Changes to appendicitis coding in ICD-10-CM 2019 include eight new codes and almost as many revisions to codes and subcategories in the K35 (Acute appendicitis) range.

For instance: The changes expand the current appendicitis codes out to a fifth, and sometimes sixth, character, including the following, among others:

  • K35.20 (Acute appendicitis with generalized peritonitis, without abscess)
  • K35.21 (… with abscess)
  • K35.30 (Acute appendicitis with localized peritonitis, without perforation or gangrene)
  • K35.891 (Other acute appendicitis without perforation, with gangrene).
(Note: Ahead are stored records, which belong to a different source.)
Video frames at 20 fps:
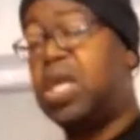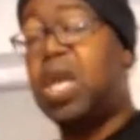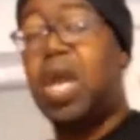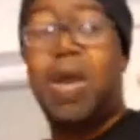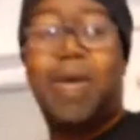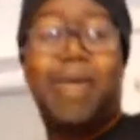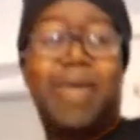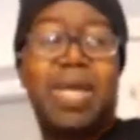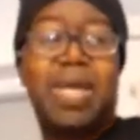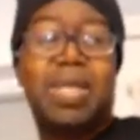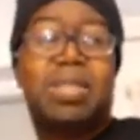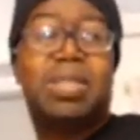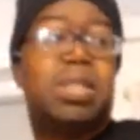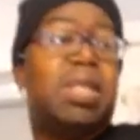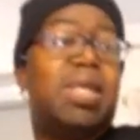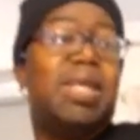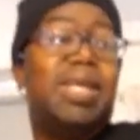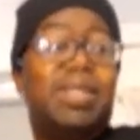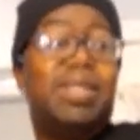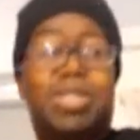carrots
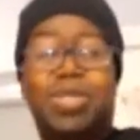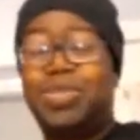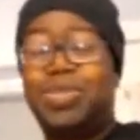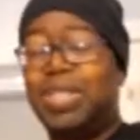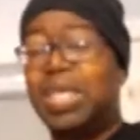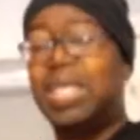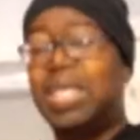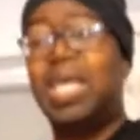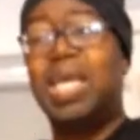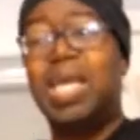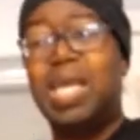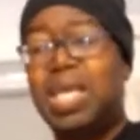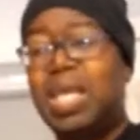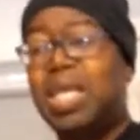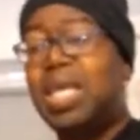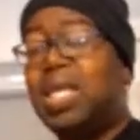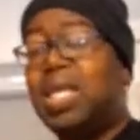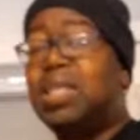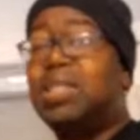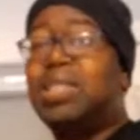to
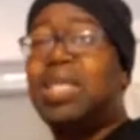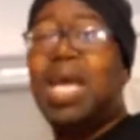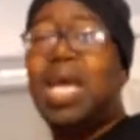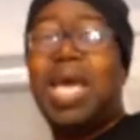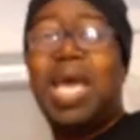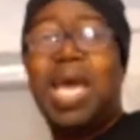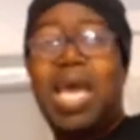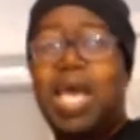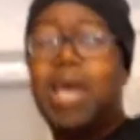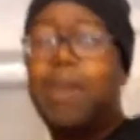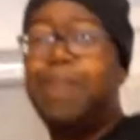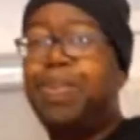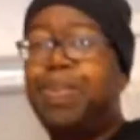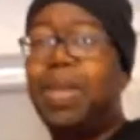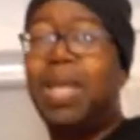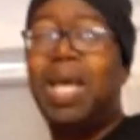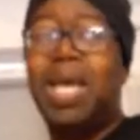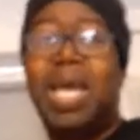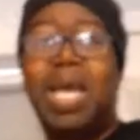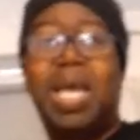zucchinis to
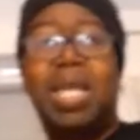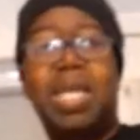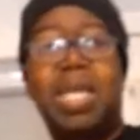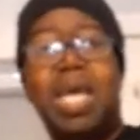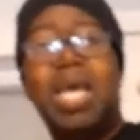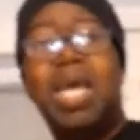eggplant.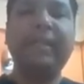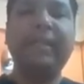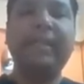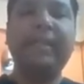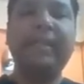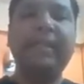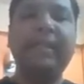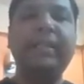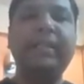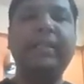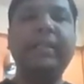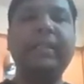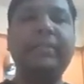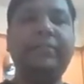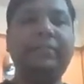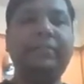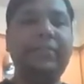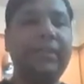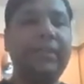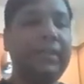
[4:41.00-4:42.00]
early
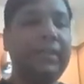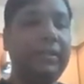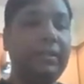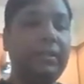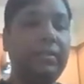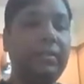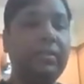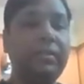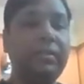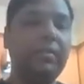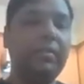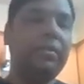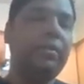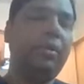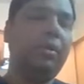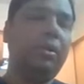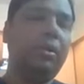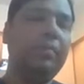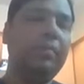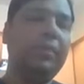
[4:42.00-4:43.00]
if there is
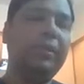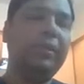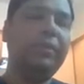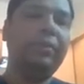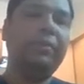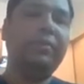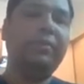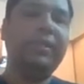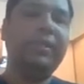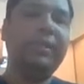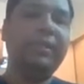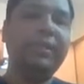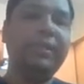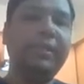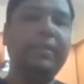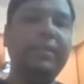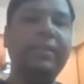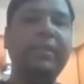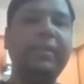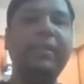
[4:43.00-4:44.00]
not much of
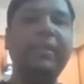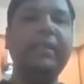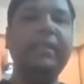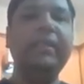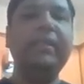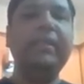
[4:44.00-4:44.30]
dyssynchrony,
Thanks to the new codes, clinicians will need to be increasingly specific in their documentation so coders know when appendicitis patients have peritonitis, abscess, perforation, or gangrene. Pathologists examining an appendix specimen may identify some of the conditions (such as abscess), but some of the information not evident in the specimen will come from the ordering clinician (such as generalized peritonitis).

Find New Gallbladder, Cholecystitis Codes

Paralleling changes to appendicitis codes, you’ll also see some new choices for cholecystitis in ICD-10-CM 2019 that allow for documenting abscess, perforation, or gangrene.

For instance, you’ll find the following new codes to refer to gallbladder disorders:

  • K82.A1 (Gangrene of gallbladder in cholecystitis)
  • K82.A2 (Perforation of gallbladder in cholecystitis).

You’ll also find two new codes for cholangitis, which is currently covered under the catch-all code K83.0 (Cholangitis). But starting Oct. 1, you can get more specific with the following choices:

  • K83.01 (Primary sclerosing cholangitis)
  • K83.09 (Other cholangitis).

Because primary sclerosing cholangitis is a complex chronic liver condition that usually involves non-surgical management, the new code will help demonstrate medical necessity for involved services, particularly imaging such as MRCP, interventions by ERCP or other encounters to manage the medical aspects of the condition, says Glenn D. Littenberg, MD, MACP, FASGE, AGAF, a physician and former CPT® Editorial Panel member in Pasadena, California.

Resources: To access the entire list of new, revised, and deleted ICD-10-CM codes, visit the CMS website at www.cms.gov/Medicare/Coding/ICD10/2019-ICD-10-CM.html.